Wednesday, 15 April 2009

Screw Lakoff, Orwell is where it's at

Democracy in America ponders Pew’s use of a new term for those whose presence in this country is not permitted by law:

What do you all think of the phrase “unauthorised immigrants”, which is used throughout the Pew report? It is less harsh than “illegal immigrants”, but seems to have the same logical problem, that the actions are illegal/unauthorised, not the people themselves. “Undocumented immigrants” might be better.

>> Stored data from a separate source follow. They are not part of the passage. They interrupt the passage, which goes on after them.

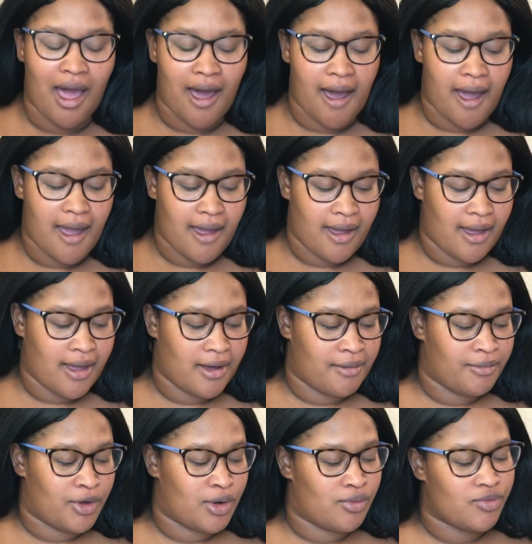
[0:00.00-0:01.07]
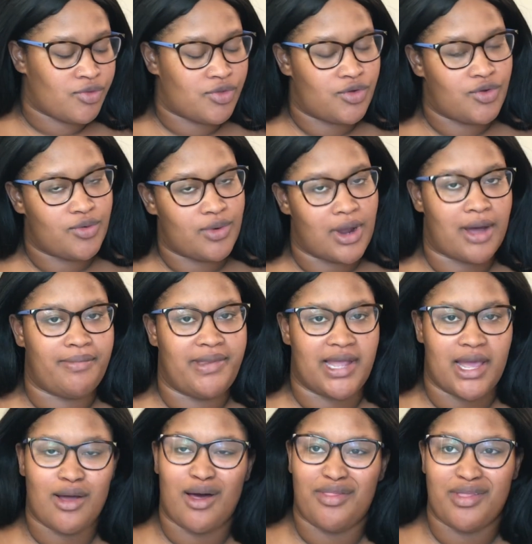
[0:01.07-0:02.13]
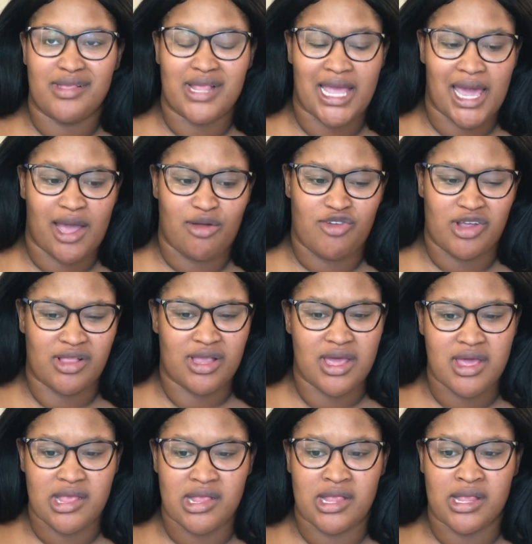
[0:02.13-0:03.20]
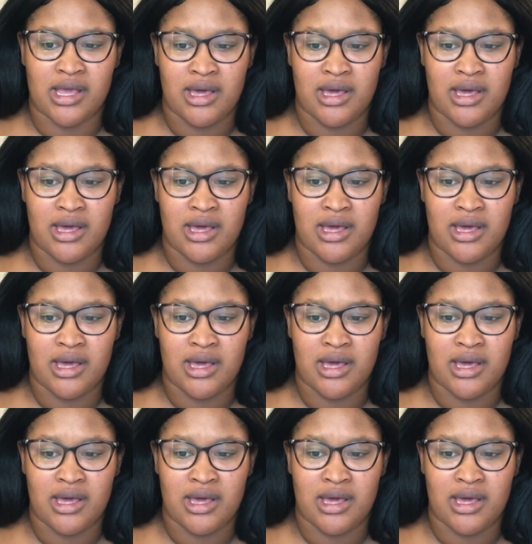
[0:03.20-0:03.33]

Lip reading: I am going to do an update on this hair, just becauseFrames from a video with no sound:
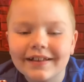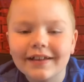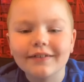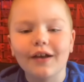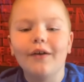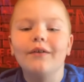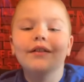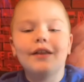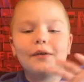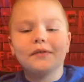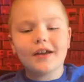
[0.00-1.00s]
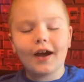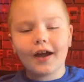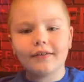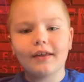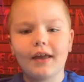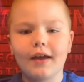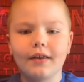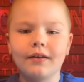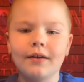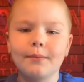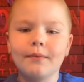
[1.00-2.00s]
So, love you guys,
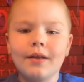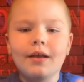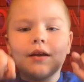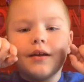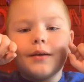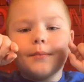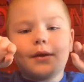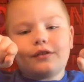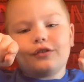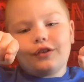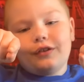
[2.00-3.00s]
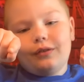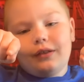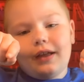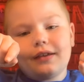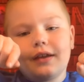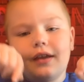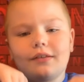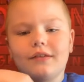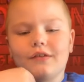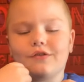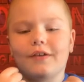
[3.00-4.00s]
and make sure to like and
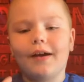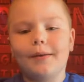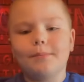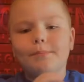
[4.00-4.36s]
subscribe.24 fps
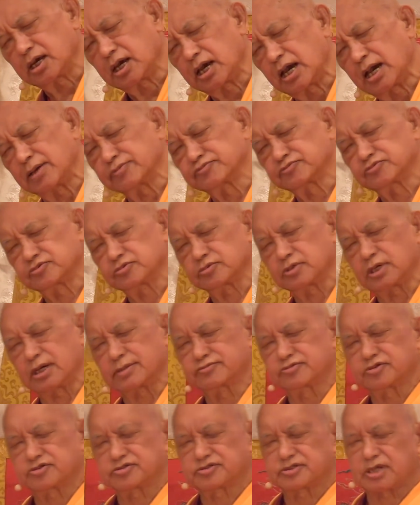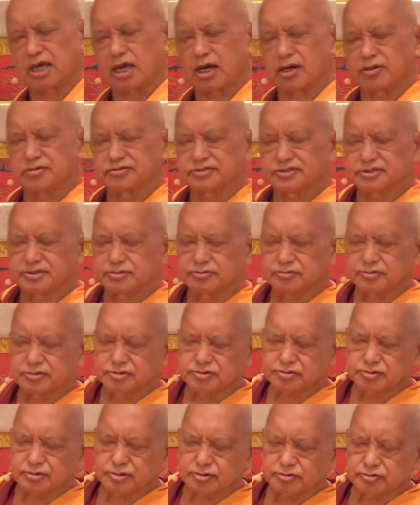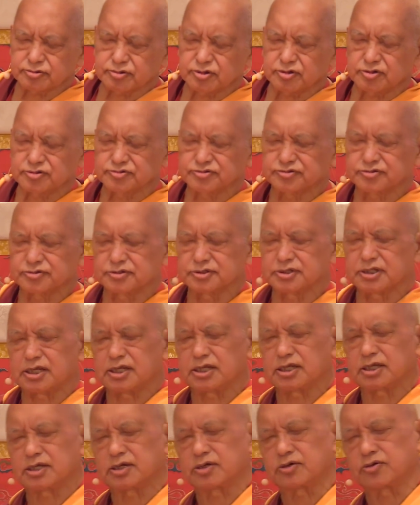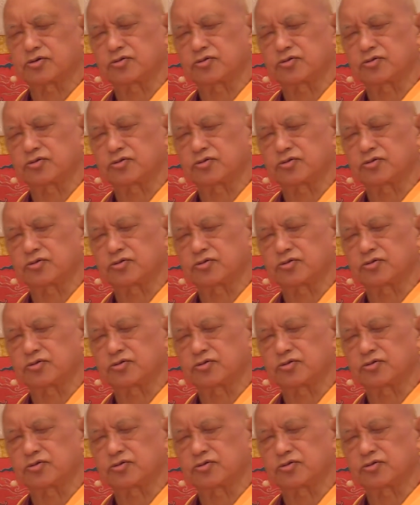up to his house, we do also theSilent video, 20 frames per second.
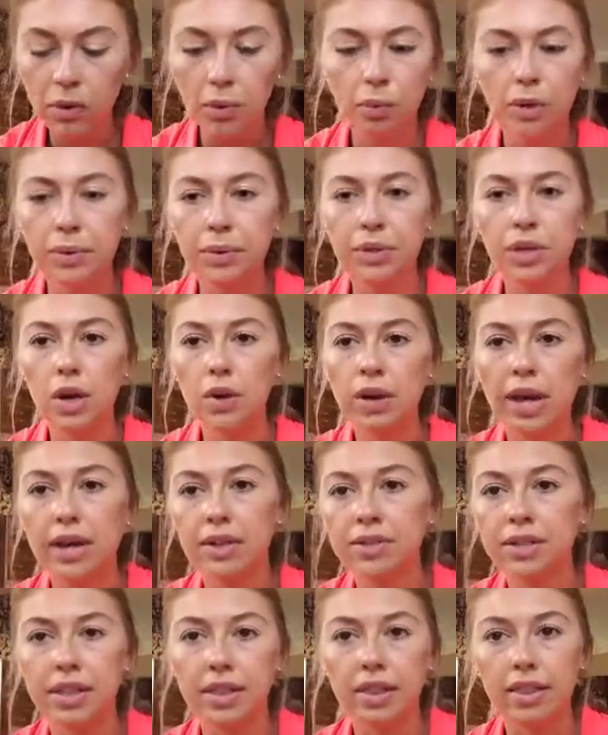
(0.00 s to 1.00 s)
we would go
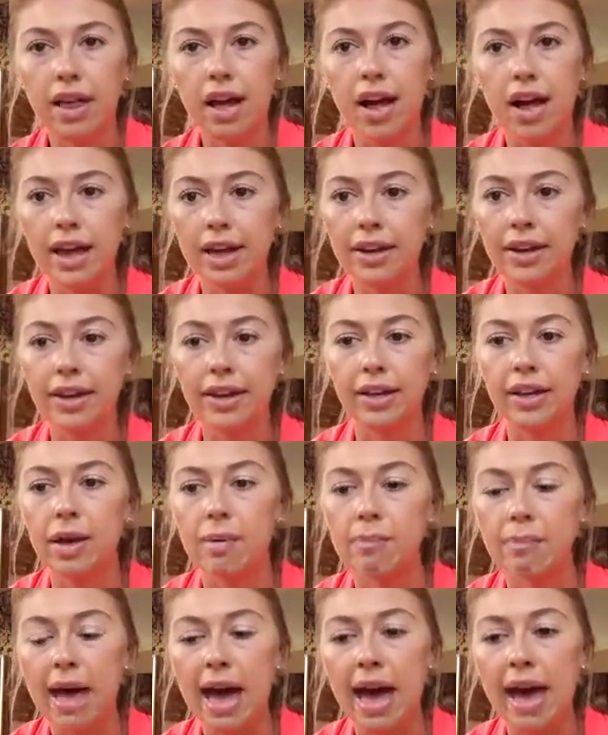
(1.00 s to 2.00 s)
down to the line and
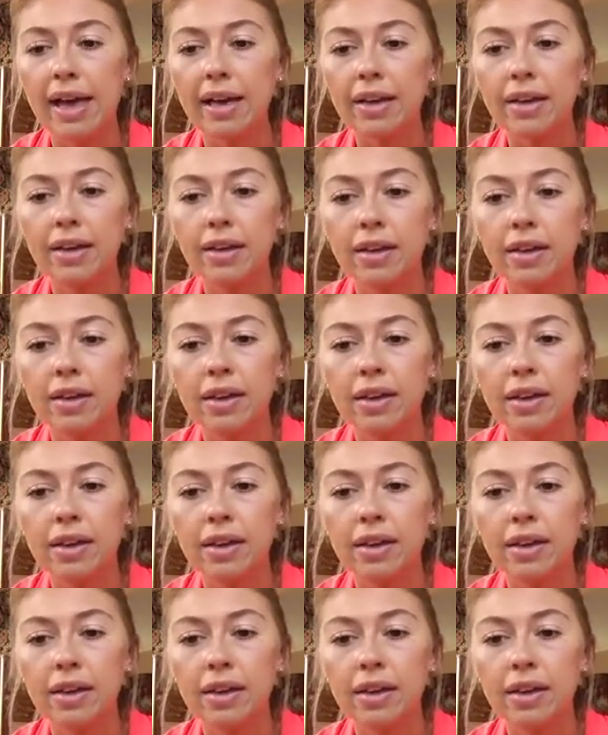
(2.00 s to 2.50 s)
come back.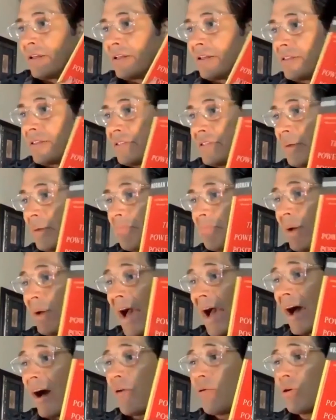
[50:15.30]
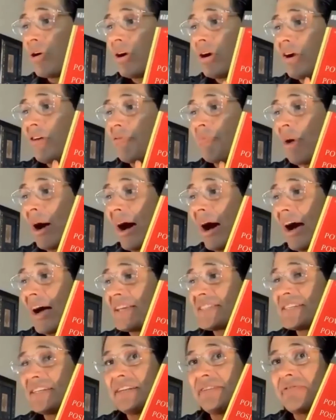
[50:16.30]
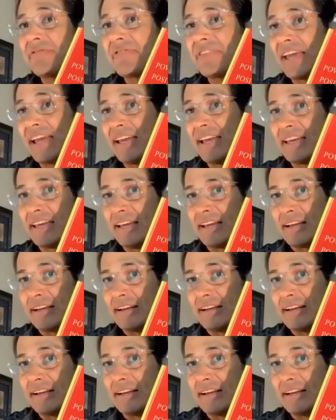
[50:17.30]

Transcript: The power of positive thinking.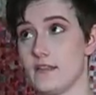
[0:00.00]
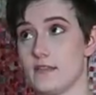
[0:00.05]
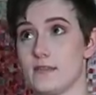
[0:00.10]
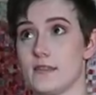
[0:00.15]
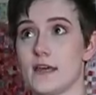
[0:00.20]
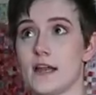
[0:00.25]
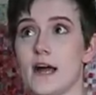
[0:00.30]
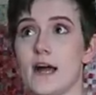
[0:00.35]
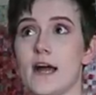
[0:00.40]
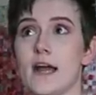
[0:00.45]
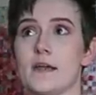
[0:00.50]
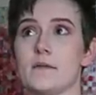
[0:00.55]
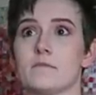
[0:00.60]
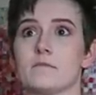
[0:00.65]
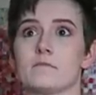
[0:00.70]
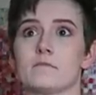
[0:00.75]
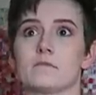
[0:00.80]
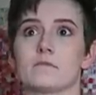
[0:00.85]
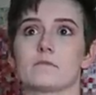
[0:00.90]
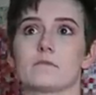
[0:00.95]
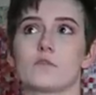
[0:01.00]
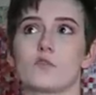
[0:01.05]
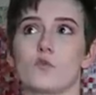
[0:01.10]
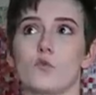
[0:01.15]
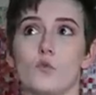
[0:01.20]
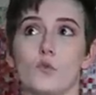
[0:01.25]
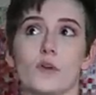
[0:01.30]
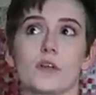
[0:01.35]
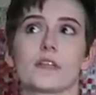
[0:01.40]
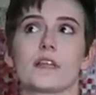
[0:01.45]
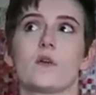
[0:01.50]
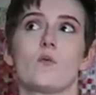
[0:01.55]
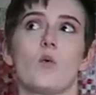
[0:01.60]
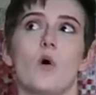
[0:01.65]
that I'm really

I think the term “undocumented” frankly is absurd; it sounds like a bureaucratic mix-up (“oh dear, I lost the title to my car, it’s now undocumented”) rather than the truth, which is that in a vast majority of cases—the unfortunate cases of those with jus soli or jus sanguinis without the proper paperwork aside—the “undocumented” have no legal permission or right to be in the United States, and often have forged (i.e. illegal) paperwork claiming otherwise, hence hardly making them “undocumented” but rather more properly maldocumented, the legal equivalent of a teen with fake ID who certainly isn’t an “undocumented adult.”

All that said, “unauthorized” (or for our Oxford-nonbelieving British cousins “unauthorised”) seems to be a reasonable compromise to me.

(And, for infrequent readers of this blog, I say all of the above as someone who generally advocates an end to immigration restrictions and the national drinking age.)